Gustav Deutsch, who sadly passed away recently, wrote at the end of one of his beautiful trailers that “Tradition is to pass on the flame, not worship the ashes”, which, among other things, I understand to mean that that enthusiasm and knowledge must be shared. Awakening the interest of younger generations is the ultimate goal.¹
I do not find it necessary to position myself at all, because my fascination with film, art and cinema means that proximity to several areas is already a given and does not exclude proximity to other areas either – and this is something that should always remain fluid.
¹Alexander Horwath, Dark Rooms, Speaking Objects, More than Film: Gustav Deutsch as a Museum Maker, published online, 6.11.2019.
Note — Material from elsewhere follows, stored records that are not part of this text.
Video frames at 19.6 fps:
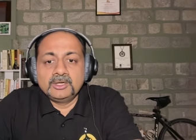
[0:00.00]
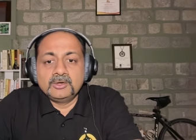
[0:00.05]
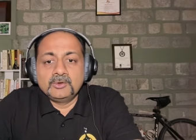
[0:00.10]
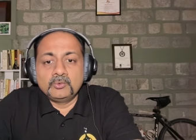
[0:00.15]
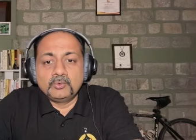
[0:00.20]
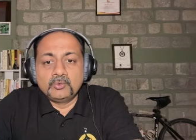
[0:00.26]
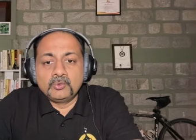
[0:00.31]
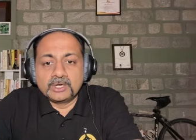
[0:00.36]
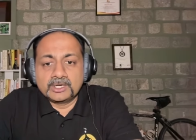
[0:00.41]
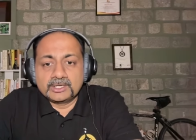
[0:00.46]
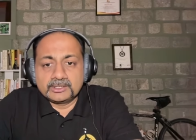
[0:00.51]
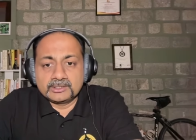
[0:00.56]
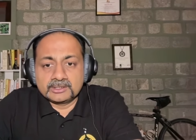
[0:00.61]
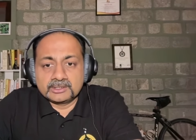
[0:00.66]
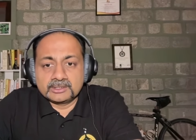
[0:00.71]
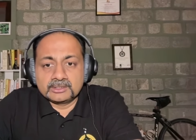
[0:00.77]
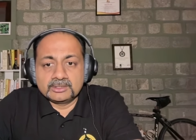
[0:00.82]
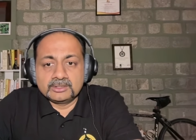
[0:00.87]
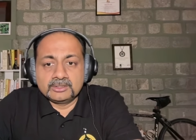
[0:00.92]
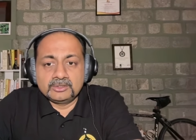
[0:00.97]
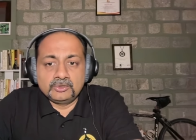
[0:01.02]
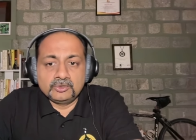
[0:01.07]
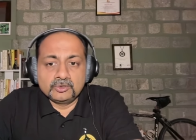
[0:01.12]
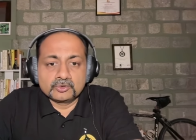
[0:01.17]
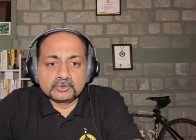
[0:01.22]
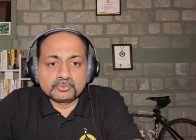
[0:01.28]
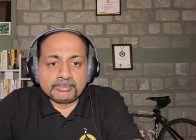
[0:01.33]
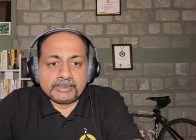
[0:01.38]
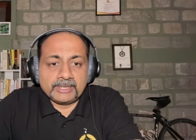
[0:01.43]
water
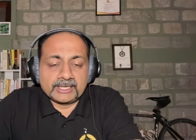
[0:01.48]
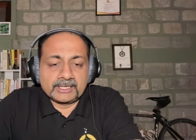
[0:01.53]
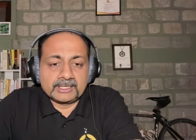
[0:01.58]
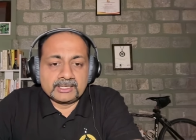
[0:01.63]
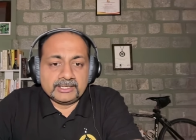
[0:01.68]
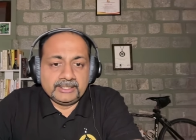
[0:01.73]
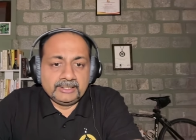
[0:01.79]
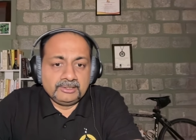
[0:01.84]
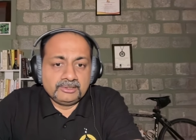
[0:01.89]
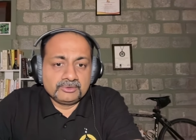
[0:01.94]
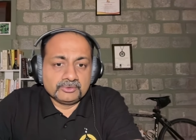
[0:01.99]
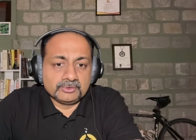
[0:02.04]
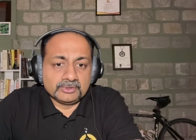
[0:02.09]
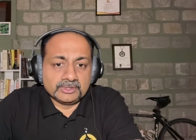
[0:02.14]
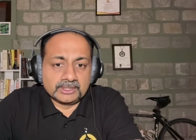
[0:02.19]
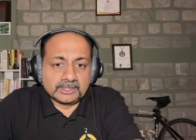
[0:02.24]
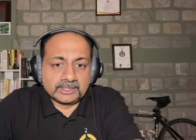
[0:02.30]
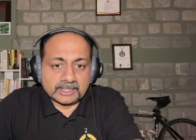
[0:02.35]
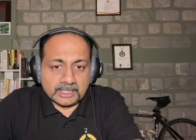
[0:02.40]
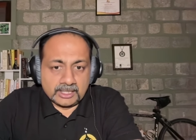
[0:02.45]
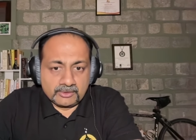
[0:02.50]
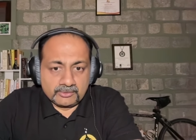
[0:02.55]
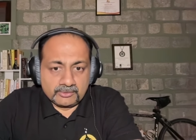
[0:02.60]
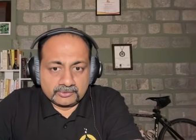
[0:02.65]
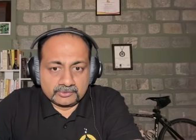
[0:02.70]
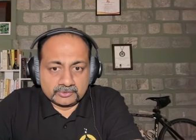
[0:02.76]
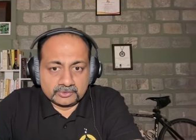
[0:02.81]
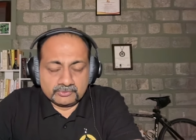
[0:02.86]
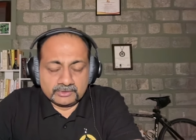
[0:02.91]
goes back into the
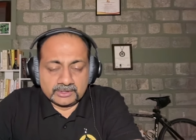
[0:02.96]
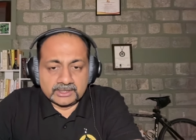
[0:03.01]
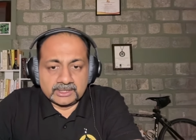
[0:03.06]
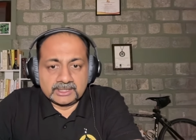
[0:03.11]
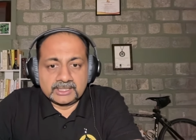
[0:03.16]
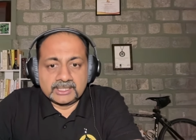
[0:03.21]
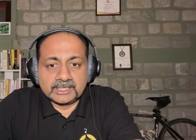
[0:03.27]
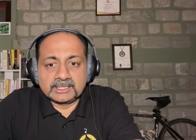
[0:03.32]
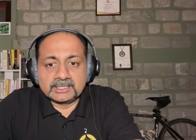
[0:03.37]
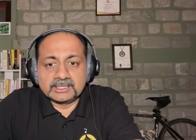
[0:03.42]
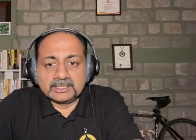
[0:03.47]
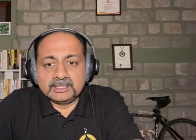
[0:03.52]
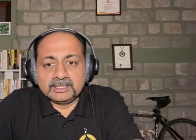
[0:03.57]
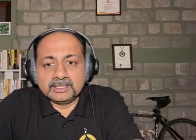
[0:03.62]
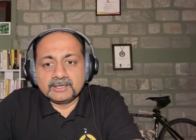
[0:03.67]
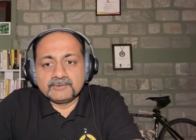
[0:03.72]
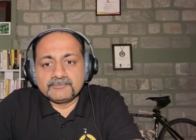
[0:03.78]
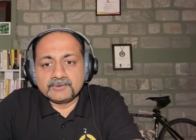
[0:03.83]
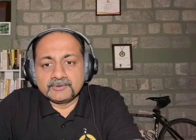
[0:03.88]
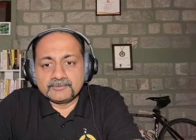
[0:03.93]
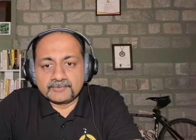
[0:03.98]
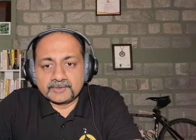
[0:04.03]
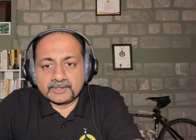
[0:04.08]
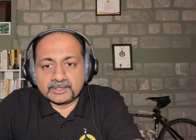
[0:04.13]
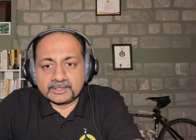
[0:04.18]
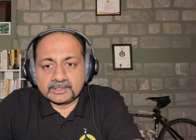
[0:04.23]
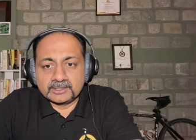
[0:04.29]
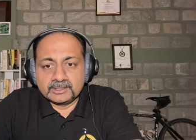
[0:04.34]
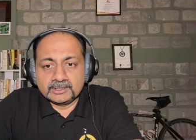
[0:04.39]
ground so we can get enough of
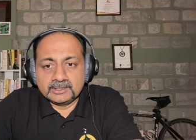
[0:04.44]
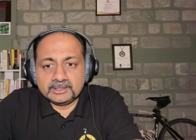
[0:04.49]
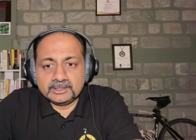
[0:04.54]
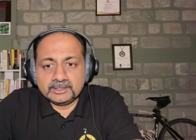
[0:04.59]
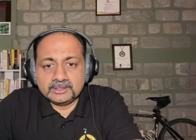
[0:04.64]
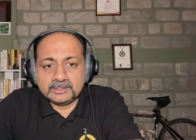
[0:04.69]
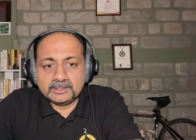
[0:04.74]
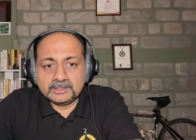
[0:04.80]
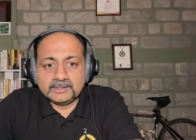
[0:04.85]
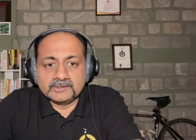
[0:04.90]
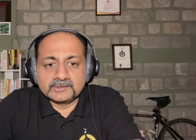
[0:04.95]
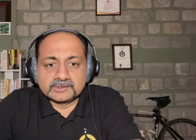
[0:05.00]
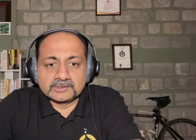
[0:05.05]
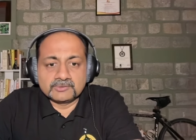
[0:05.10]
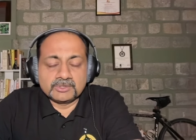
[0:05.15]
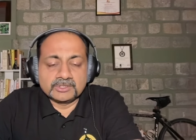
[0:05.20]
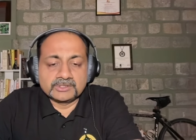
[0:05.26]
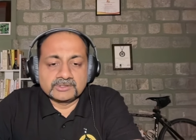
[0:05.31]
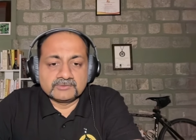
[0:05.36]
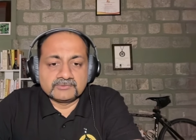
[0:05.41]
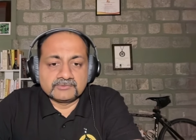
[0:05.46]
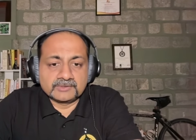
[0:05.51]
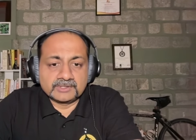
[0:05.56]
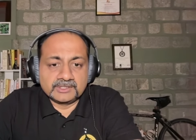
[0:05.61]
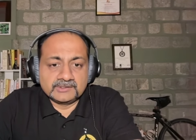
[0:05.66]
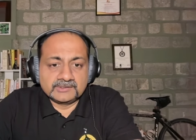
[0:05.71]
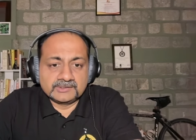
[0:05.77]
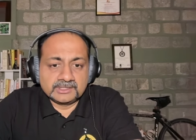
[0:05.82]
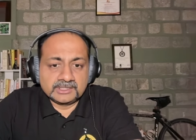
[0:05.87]
it. He is the voice of
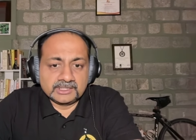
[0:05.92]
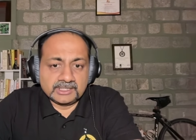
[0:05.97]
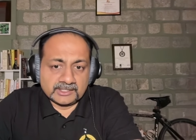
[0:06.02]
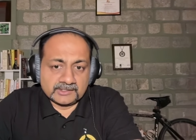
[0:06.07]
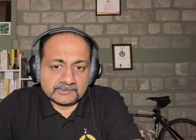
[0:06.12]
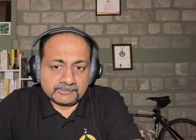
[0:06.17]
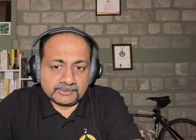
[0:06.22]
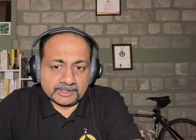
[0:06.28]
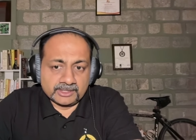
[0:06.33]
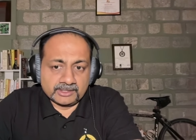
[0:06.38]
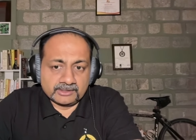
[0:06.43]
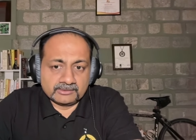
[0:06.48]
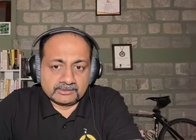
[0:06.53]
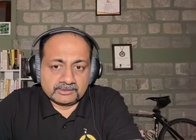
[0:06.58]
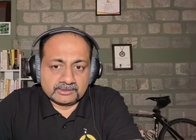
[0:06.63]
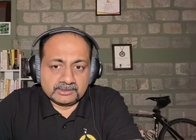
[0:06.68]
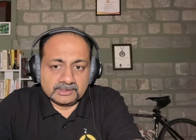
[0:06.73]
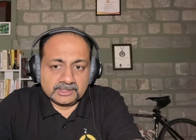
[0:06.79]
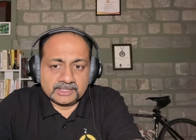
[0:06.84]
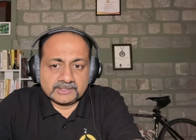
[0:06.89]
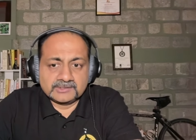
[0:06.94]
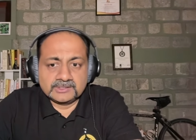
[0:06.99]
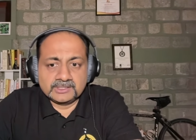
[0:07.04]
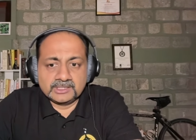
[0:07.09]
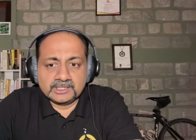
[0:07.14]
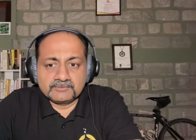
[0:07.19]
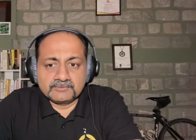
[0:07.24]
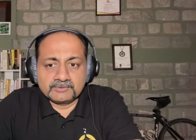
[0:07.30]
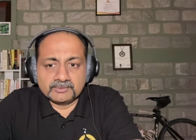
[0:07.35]
reason and experience. Let's
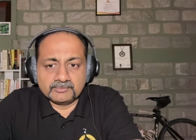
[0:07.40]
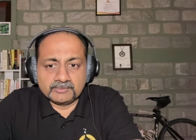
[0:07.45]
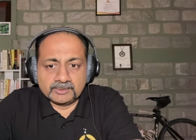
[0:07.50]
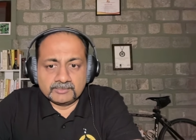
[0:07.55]
hear from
*1982 in Vienna, lives in Vienna
Johann Lurf studied fine arts at the Academy of Fine Arts in Vienna. He is known as an experimental filmmaker who cannot easily be subsumed under one style or category. His works examine various modes of vision and motion, but his more formally-oriented films are always accompanied by strong narratives that, however subtly, examine society, codes, norms, perception, and the history and development of cinema itself. Dabbling in short and feature-length films, analogue and digital, found-footage and his own shots, Johann Lurf has created a wide variety of cinematic works, many of which have been featured at film festivals and cultural institutions, notably the Sundance Film Festival, the Anthology Film Archives, Austrian Cultural Forum New York and the Los Angeles County Museum of Art.More about Johann Lurf
*1964 in Vienna
Since 2013 member of the Academy of Arts, Berlin / section Film and Media Arts
Alexander Horwath is a writer and curator. 1985–1991 film critic and editor. 1992–1997 Director of the Viennale – Vienna International Film Festival. 1997–2001 essays for Die Zeit, Trafic, Süddeutsche Zeitung, Meteor and Film Comment, film festival consultant, curator of film series and exhibitions. 2002–2017 Director of the Austrian Film Museum. 2007 curator of the film programme for Documenta 12. Publications as (co-)author / editor: Der Siebente Kontinent. Michael Haneke und seine Filme (1991), The Last Great American Picture Show. New Hollywood 1967–1976 (1995; extended English edition 2003), Avantgardefilm. Österreich. 1950 bis heute (1995), Peter Tscherkassky (2005), Josef von Sternberg. The Case of Lena Smith (2007), Film Curatorship – Archives, Museums, and the Digital Marketplace (2008), Das sichtbare Kino (2014), Ruth Beckermann (2016). Gold Medal of Honour for Services to the Province of Vienna (2018). Since 2018 teacher of history at the Vienna Film Academy; member of the Academy of Fine Arts Vienna; Member of the Artistic Committee, Il Cinema Ritrovato, Bologna; texts on Utopie Film (perlentaucher.de) and on Guy Debord (cargo-film.de).